29 On 12 August 2014, a mediation was held between the current liquidators and the first to sixth defendants. The mediation was conducted by an experienced mediator, Grahame Berecry, from 11 am to 10:30 pm that night. According to Mr Lancaster's affidavit, the liquidators claimed an amount of $1,443,775.10 comprising the $600,000 alleged dividend, interest on the dividend ($235,452.77), the liquidators' costs (estimated at $358,588.33), the costs of Azzopardi Industries ($214,734, being a figure supplied by Ms Thurai Rajah) and Mr Lancaster's estimated legal costs of $35,000.
30 Mr Lancaster's letter to the current liquidators dated 26 November 2014 sets out various arguments raised at the mediation. The letter also identifies various risks and factors that Mr Lancaster advised the current liquidators to take into account in conducting the mediation.
31 At the mediation, Mr Lancaster recommended to the current liquidators that they accept an offer of $600,000 ("settlement sum") from the first to fifth defendants subject to the Court's approval. The current liquidators accepted the offer.
32 The terms of the settlement achieved at the mediation are recorded in a deed of settlement and release dated 12 August 2014 ("deed"). The settlement sum has been received and is held in an interest bearing account nominated by the current liquidators.
33 By clause 2.1 of the deed, the settlement sum is to remain in the settlement account to abide the outcome of the application for court approval.
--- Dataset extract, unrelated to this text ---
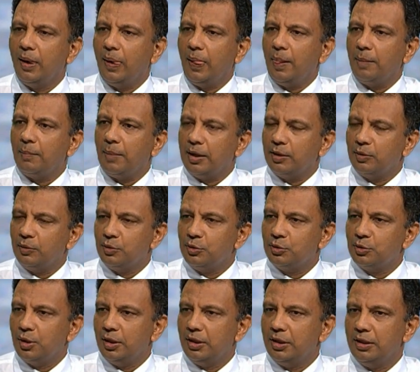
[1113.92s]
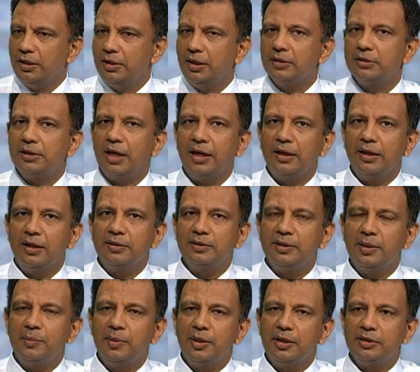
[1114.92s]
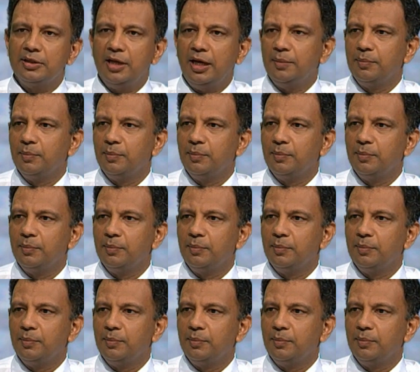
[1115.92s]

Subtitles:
but usually the silencer burns are,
Clause 2.2 of the deed provides that, in the event that the Court declines to approve the settlement in the deed, the current liquidators are to repay the settlement sum (together with any interest earned on that amount) to the solicitors for the first to fifth defendants within 48 hours.
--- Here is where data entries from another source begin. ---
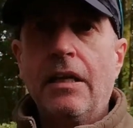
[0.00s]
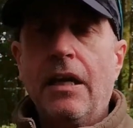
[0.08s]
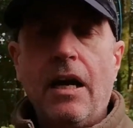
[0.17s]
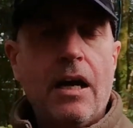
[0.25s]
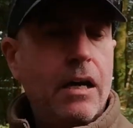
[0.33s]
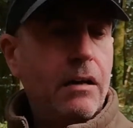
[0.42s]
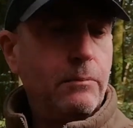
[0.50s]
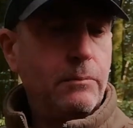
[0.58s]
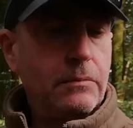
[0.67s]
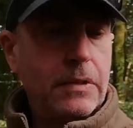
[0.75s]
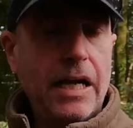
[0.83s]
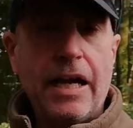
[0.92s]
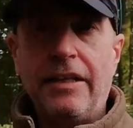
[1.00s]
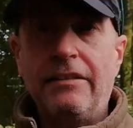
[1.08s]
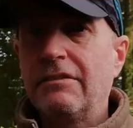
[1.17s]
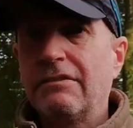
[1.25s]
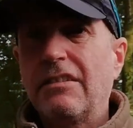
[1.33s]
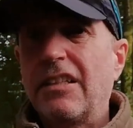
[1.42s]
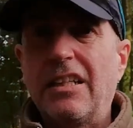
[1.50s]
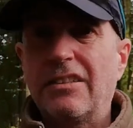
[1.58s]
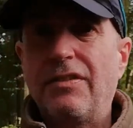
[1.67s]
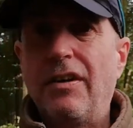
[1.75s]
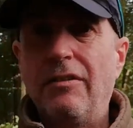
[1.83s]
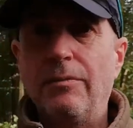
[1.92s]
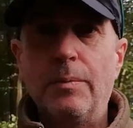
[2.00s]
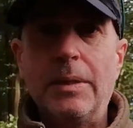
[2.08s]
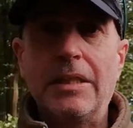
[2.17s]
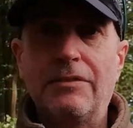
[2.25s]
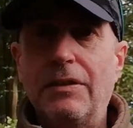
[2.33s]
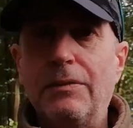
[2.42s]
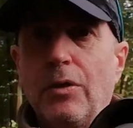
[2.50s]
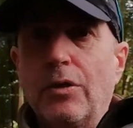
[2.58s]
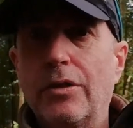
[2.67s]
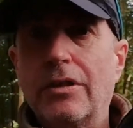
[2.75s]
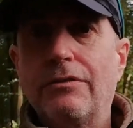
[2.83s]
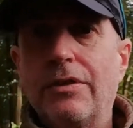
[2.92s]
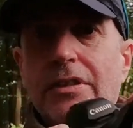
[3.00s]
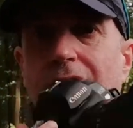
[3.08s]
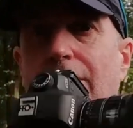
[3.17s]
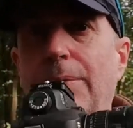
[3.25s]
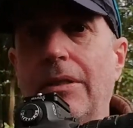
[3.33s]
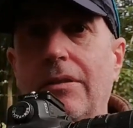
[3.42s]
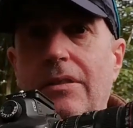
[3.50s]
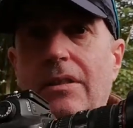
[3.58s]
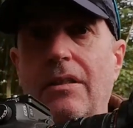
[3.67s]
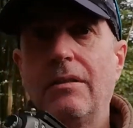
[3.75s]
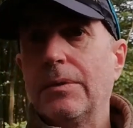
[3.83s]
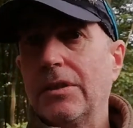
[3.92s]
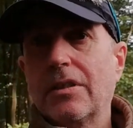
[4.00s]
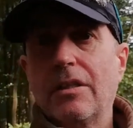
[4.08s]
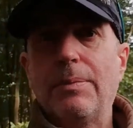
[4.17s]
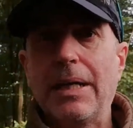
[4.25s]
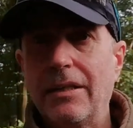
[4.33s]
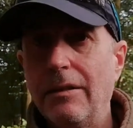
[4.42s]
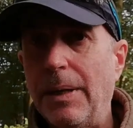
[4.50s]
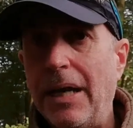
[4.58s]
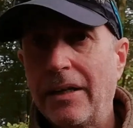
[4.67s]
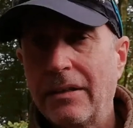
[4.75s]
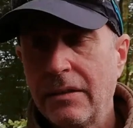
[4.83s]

And that's fine for me. If I'm not using it for an extended period of time, it just goes back in the bag.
34 Clause 6 of the deed provides for the release of the first to fifth defendants from "any and all claims, including but not limited to the TPS and Liquidators Claims and the Proceedings". The "TPS and Liquidators Claims" are the claims made in the originating process and affidavit in support annexing contentions and the further allegations made by letter dated 7 August 2014. The 7 August 2014 letter does not appear to be in evidence. It seems likely that it refers to, at least, the claim in fact propounded at the mediation that the defendants were liable to pay the costs of the litigation on the basis that the voluntary members winding up was the result of their wrongful conduct: cf Resource Equities. "Proceedings" is defined in the deed to mean this proceeding.
35 The day after the mediation, Ms Thurai Rajah was informed by Mr Lancaster of the settlement with the first to fifth defendants, but not its terms. She was informed that the terms were required to be kept confidential until the application for Court approval under s 477(2A). In his letter informing Ms Thurai Rajah of the settlement, Mr Lancaster noted that an application for approval may not be made until November 2014 for reasons that included Ms Thurai Rajah's notified absence during September and October 2014.
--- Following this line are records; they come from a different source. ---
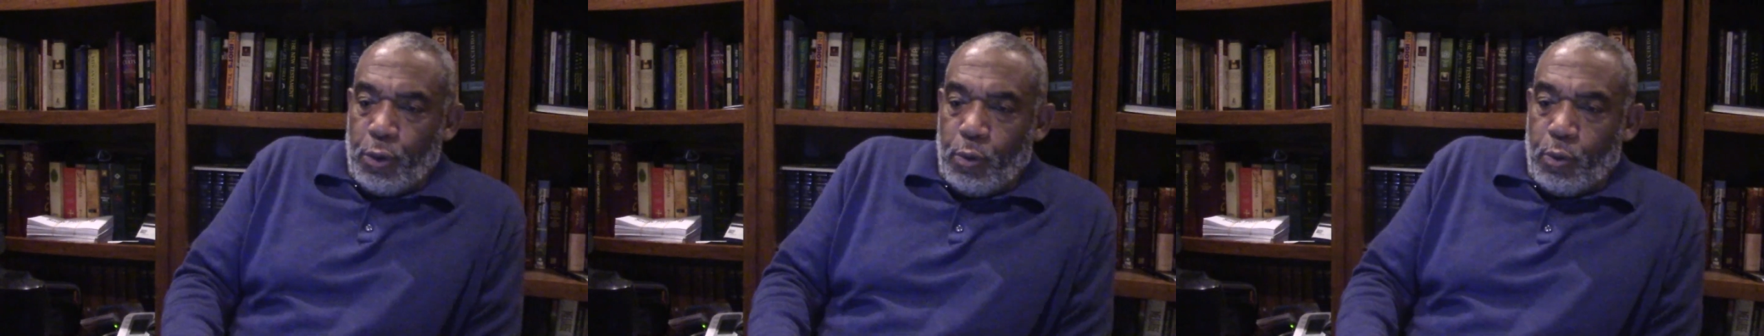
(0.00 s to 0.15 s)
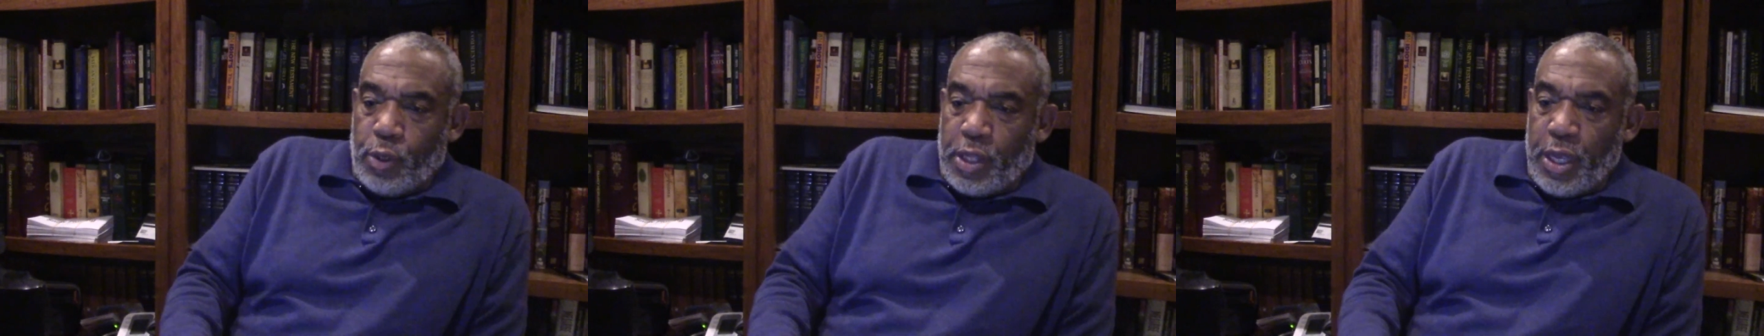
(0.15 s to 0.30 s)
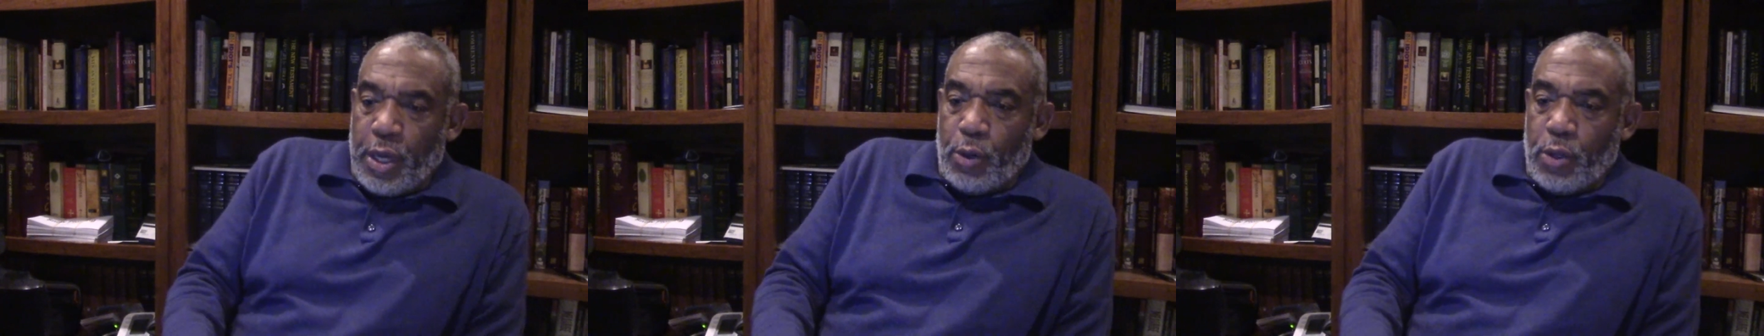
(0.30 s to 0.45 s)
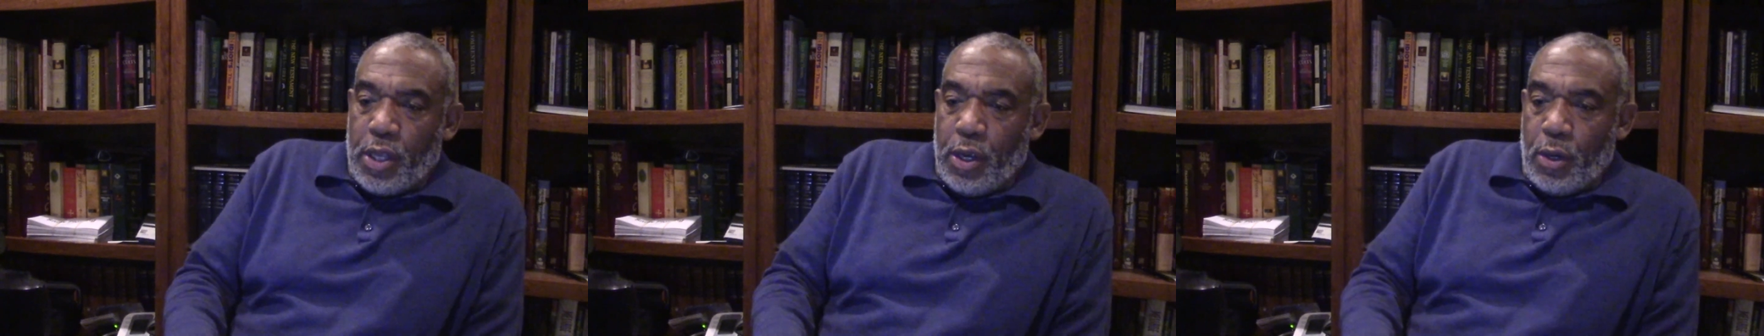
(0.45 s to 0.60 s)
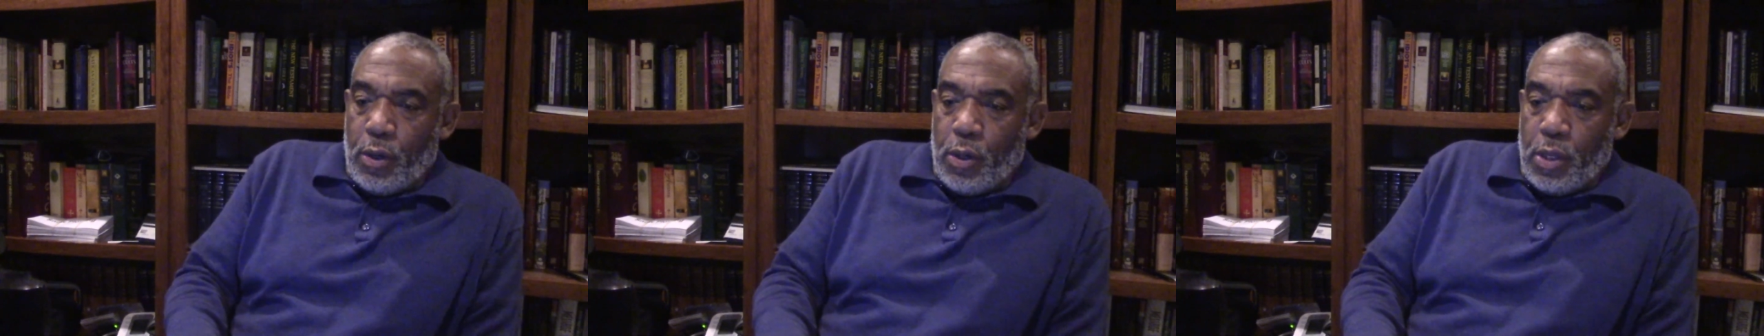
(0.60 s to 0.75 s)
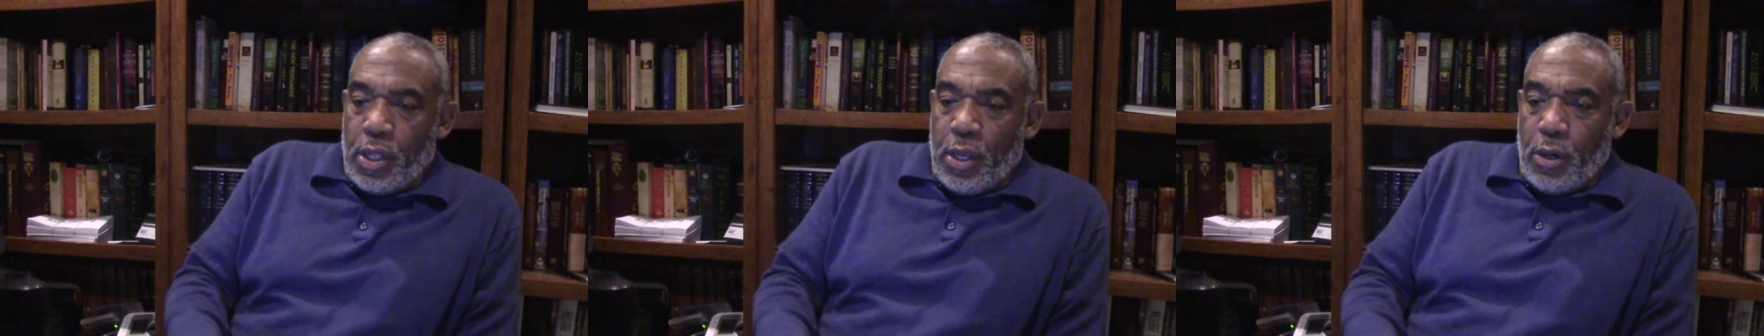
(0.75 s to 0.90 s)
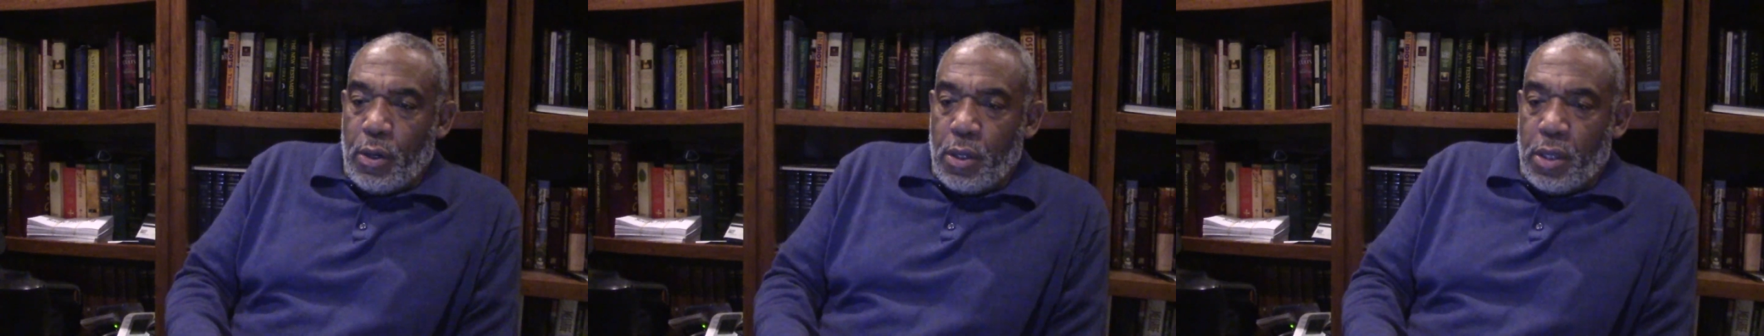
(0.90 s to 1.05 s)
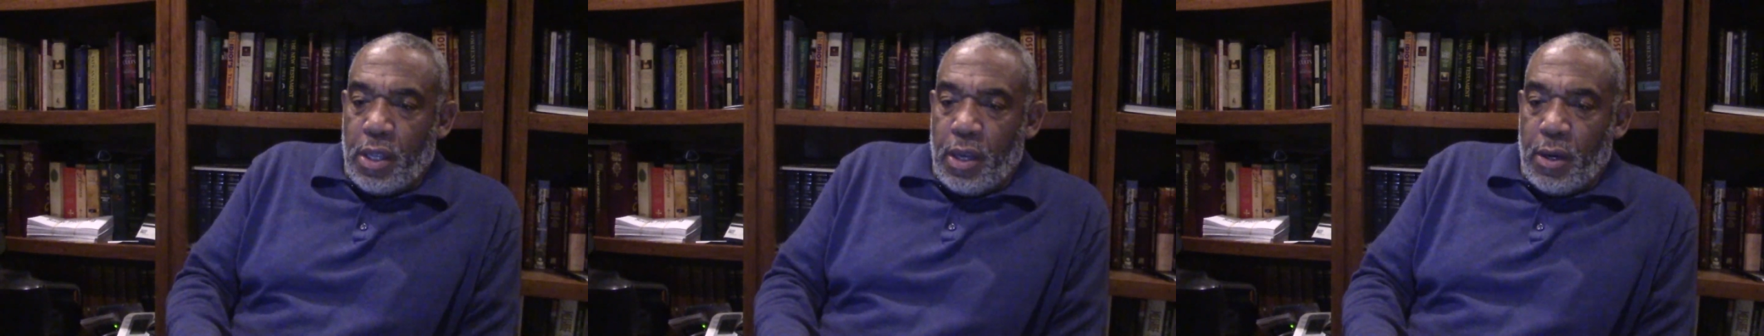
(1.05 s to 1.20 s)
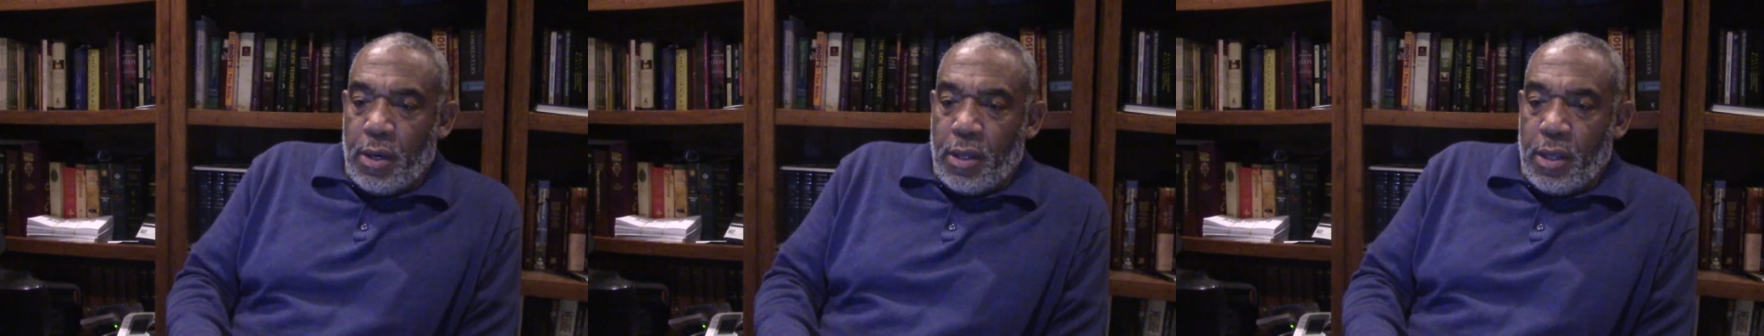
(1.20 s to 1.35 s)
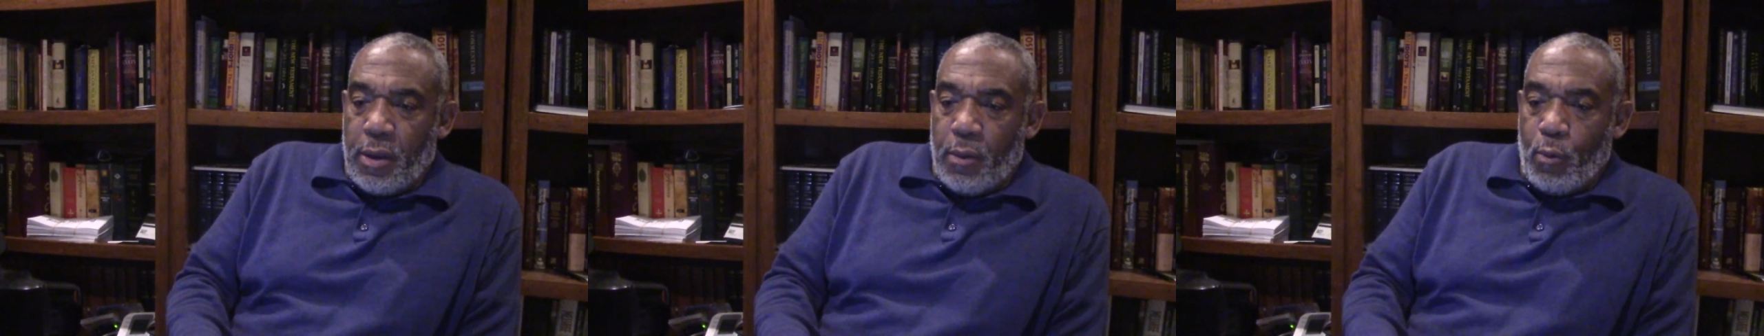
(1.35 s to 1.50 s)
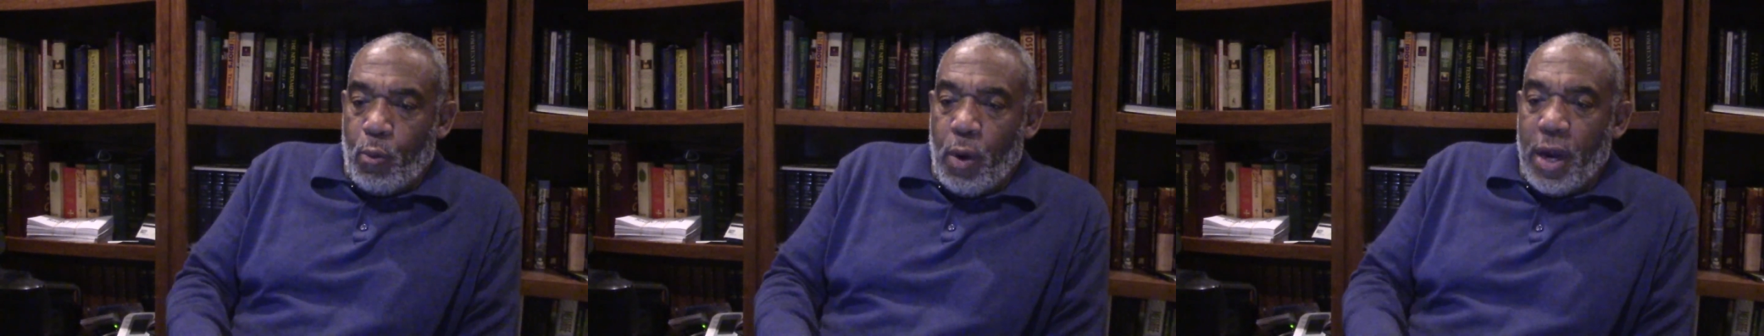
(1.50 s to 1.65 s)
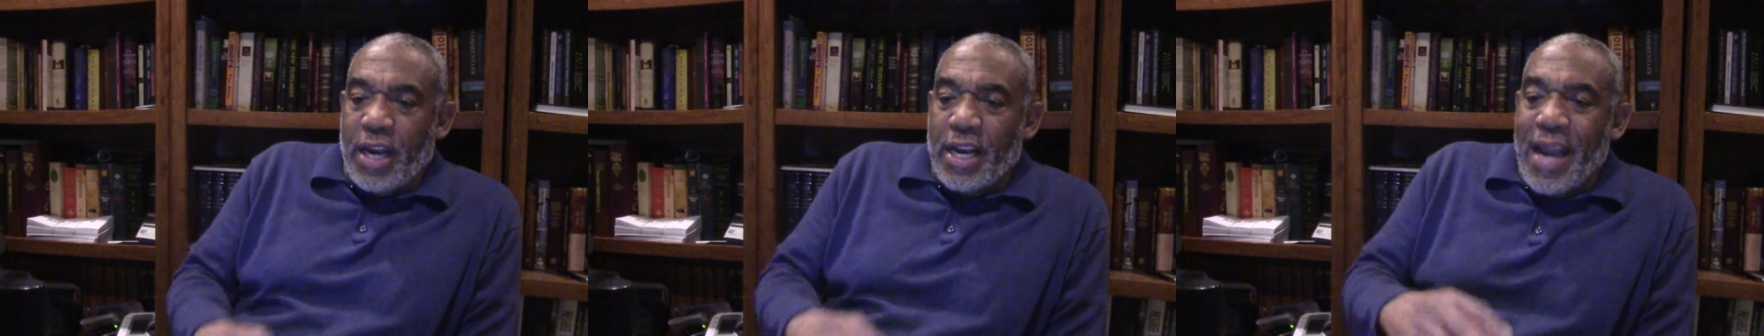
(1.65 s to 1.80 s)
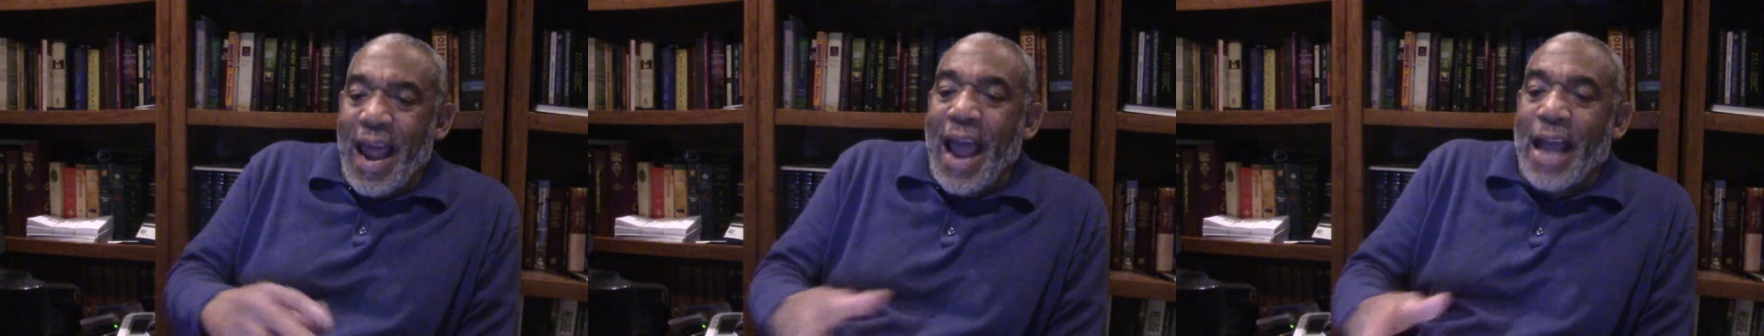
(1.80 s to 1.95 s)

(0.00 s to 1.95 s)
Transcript: it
36 The materials before me did not disclose any further mention by Ms Thurai Rajah of the bank guarantee after 11 August 2014, or any efforts on her part to seek information about the guarantee. There was no reference to any evidence of such matters in the written submissions on behalf of Azzopardi Industries and Azbuild.
37 In November 2014, the current liquidators' solicitors and counsel recommended that they accept the sixth defendant's offer of $5,000 subject to the Court's approval. The current liquidators accepted this advice.